I read an interesting letter last week. In the letter, a lady spoke of how her husband chided her when her parents were coming to town. He chided her because she always had to clean up her car and clean her house from top to bottom.
Indeed, a lot of us do this, don’t we? When we have parents or in-laws visiting, we feel we can’t show them how we live most of the time. Things can’t be dirty. It’s almost as if our self-worth is based on how clean everything is.
As usual, I analyzed that mentality. Why do we feel this way? Why do our cars need to be clean when parents come over? Why does your yard need to be manicured and spruced up before your dad comes to visit? Why do you care if there are dirty dishes in the sink when your mother pops in? After all, didn’t they deal with these things when they were parents of young kiddos?
About the same time, I saw a Swiffer commercial. In the commercial, a gal received the box of Swiffer stuff on her doorstep. As she tried out the contents of the box, her mother and grandmother were there to look over her shoulder. They shook their heads and how much dirt the Swiffer picked up from the daughter’s seemingly clean (to the daughter anyway) floor.
Both the mother and grandmother fretted and fussed over how the daughter “kept house.” The daughter made comments that she was fully aware of their attitude toward her housekeeping skills. The older women shook their heads and made comments about how easy “this generation” has it. The commercial ended.
Long ago, work was pretty much all there was. People worked their guts out from sun up ’til sun down. They rose at dawn and worked hard all day until bedtime. There were pie suppers and social functions from time to time, but not much. Work was what everyone did and hard work made one feel useful and important.
I think early on, being a hard worker became part of a person’s identity. If anyone was a “slacker,” it meant they had a flawed character. If anyone rested too much or took it easy once in awhile, it was frowned upon.
And then came the era of convenience. It just continued to get better and better. The Industrial Revolution made things easier for everyone. Technology has erased the need for some chores. Most folks today would be worn out after spending even half a day working as hard as some folks did less than a century ago.

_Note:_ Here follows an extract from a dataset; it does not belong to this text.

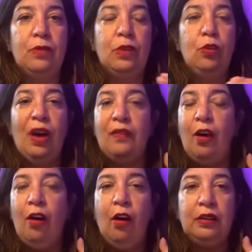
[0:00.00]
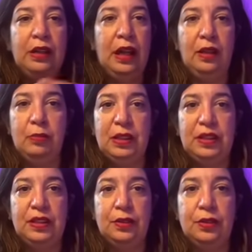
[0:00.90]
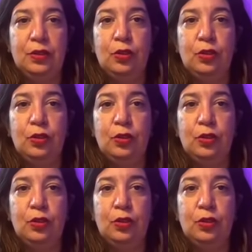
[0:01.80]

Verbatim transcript: You have all the elements here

But the mentality often remains, doesn’t it? I heard on Bott Radio Network that a large percentage of children would say their parents (and I’m talking about my generation being the parents) are judgmental. A large portion of that same group of kids thought their parents expected perfection. This was alarming to me.
As I grow older, I realize some of these things aren’t as important as I once did. I no longer ignore my kids in order to finish a task. I try to focus on spending my time wisely instead of putting all work ahead of anyone else. I know the rewards and satisfaction of hard work, yet I have come to realize that my identity is not in how clean my car, house or yard is.
And if anyone looks down their nose at those things, then that’s their problem, not mine.